If the successors are unrelated parties, such as key employees, the first step is generally a buy-sell agreement.  This agreement will specify when the successors can acquire the business and at what price.  The buy-sell agreement can be triggered at the owner's death, disability or retirement.  The price can be stated as a set amount, as a formula, or as determined by an appraisal at the time of the sale.

After the price has been determined, you must address funding.  How will the successors pay to acquire the business?  Will they be allowed to pay over time or must they pay all at once?
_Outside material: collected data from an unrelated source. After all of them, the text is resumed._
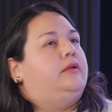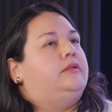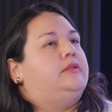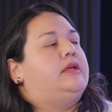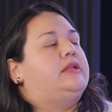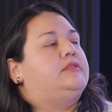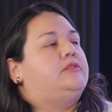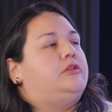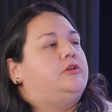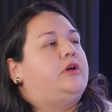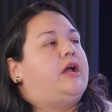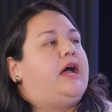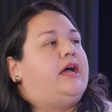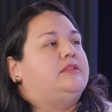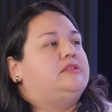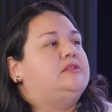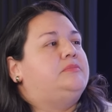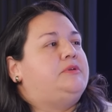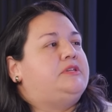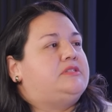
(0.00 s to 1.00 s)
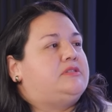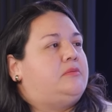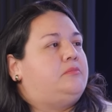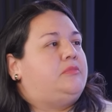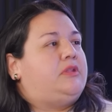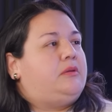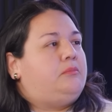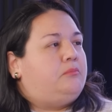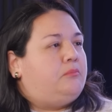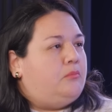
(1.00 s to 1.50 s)
that there had to be
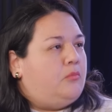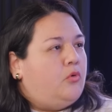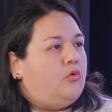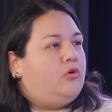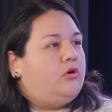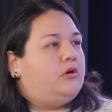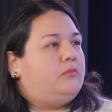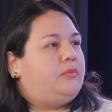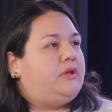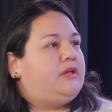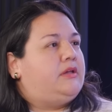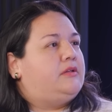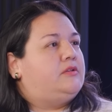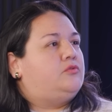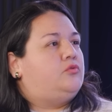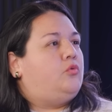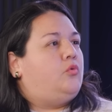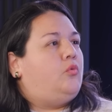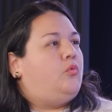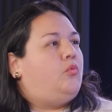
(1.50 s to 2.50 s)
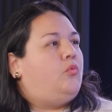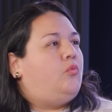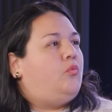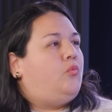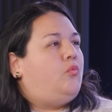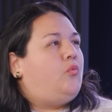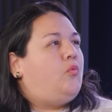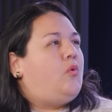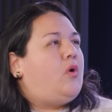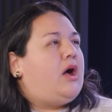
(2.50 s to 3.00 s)
something more because
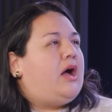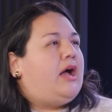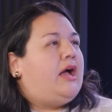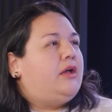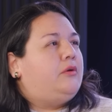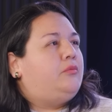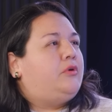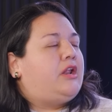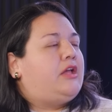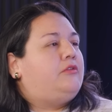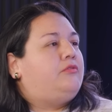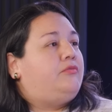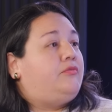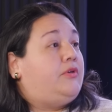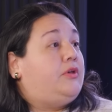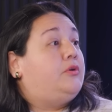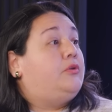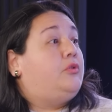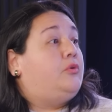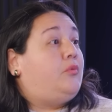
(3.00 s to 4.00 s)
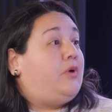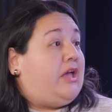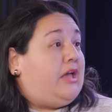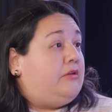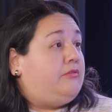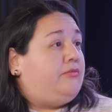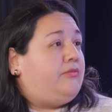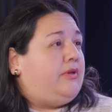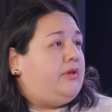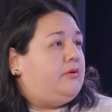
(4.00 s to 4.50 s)
why would I feel the way
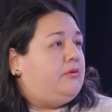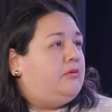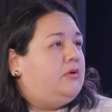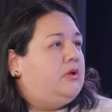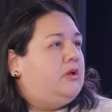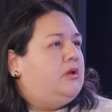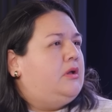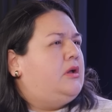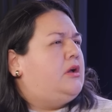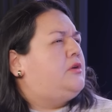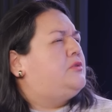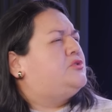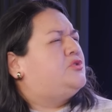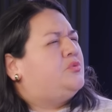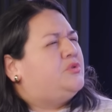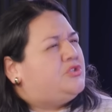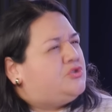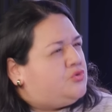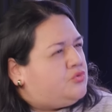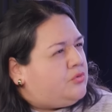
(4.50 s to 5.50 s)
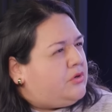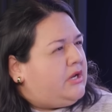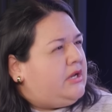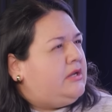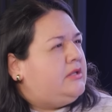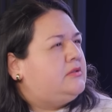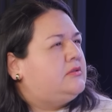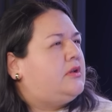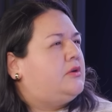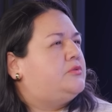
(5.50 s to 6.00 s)
I feel? I was always
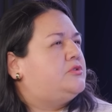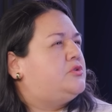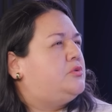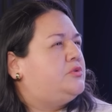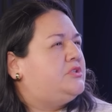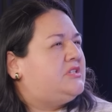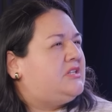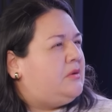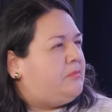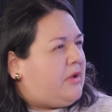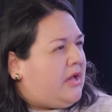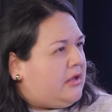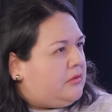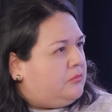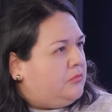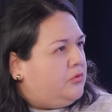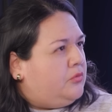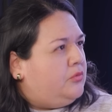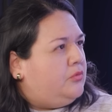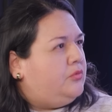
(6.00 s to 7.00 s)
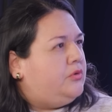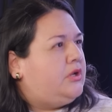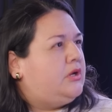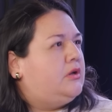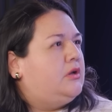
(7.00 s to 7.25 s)
drained. I was always in a bad mood.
Should the successors purchase life insurance on the life of the owner which they can use to purchase the business at the owner's death?  Should the company own the insurance or the successors?

The owner must also consider estate tax issues.  As of January 1, 2016, the federal estate tax exemption amount is $5,450,000 per person and the estate tax rate is 40%.  The Illinois estate tax exemption amount is $4,000,000.  If the owner allows the successors to purchase the business over time, will his estate have sufficient liquidity to pay estate taxes?  Should the owner purchase additional life insurance to pay estate taxes?  If so, the insurance should be held in a life insurance trust or it will only increase the estate tax liability of the owner.

Although estate tax can be daunting, most closely held businesses do not fail because of estate taxes.  They fail because of fighting among family members or because no one who remains has the ability or the vision of the owner.

If there are multiple owners, there are multiple options.  If one owner dies, the business can buy back his interest, or the other owners can buy the interest from the deceased owner's estate.  Each of these options will have different income tax consequences depending on the type of entity of the business, such as an S corporation, a C corporation or a partnership.

The owner may wish to transfer an ownership interest in the business now to the successors without giving up control of the business.  This can be accomplished in several ways.  If the business is a corporation, the corporation can be re-capitalized into voting and non-voting shares.  Non-voting shares can be transferred to the successors giving them an ownership interest in the business but keeping control in the owner.

If the successors are family members such as children, the owner may wish to transfer an interest in the business to the children in trust.  The owner cannot serve as trustee of the trust, however, the owner's spouse can serve as trustee.  In this way, the owner can transfer ownership for the benefit of his family but know that control remains in the hands of someone he trusts.

A buy-sell agreement can also be used in family situations.  If the owner has several children but only one is active in the business, he may wish to sell the business to that child rather than give it to her.  In that case, a buy-sell agreement can require the owner's estate to sell to the child and specify the terms of the sale.  The purchase price can be for less than fair market value, but such a price will not be binding for estate tax purposes.  For example, if the owner and his daughter execute a buy-sell agreement specifying a purchase price of $5,000,000, that price will be binding on the owner's estate.  However, if the fair market value of the business is $10,000,000 at the time of the owner's death, estate taxes will be owed on the entire $10,000,000.  (As always with tax law, certain exceptions apply.)

The owner's estate planning documents must also be coordinated with the succession plan.  The owner's will must direct the disposition of the business, and the owner should have a trust or power of attorney to provide for control of the business in the event of his incapacity.

Ultimately, succession planning is a comprehensive task involving business, financial, tax and family issues.  A successful plan will probably require the input of an attorney, an accountant and a financial planner or insurance agent.  It may also require a consultant to address personal and emotional issues.  If properly implemented, however, the succession plan can allow a business to survive the departure of the founder and to flourish, rather than to disintegrate.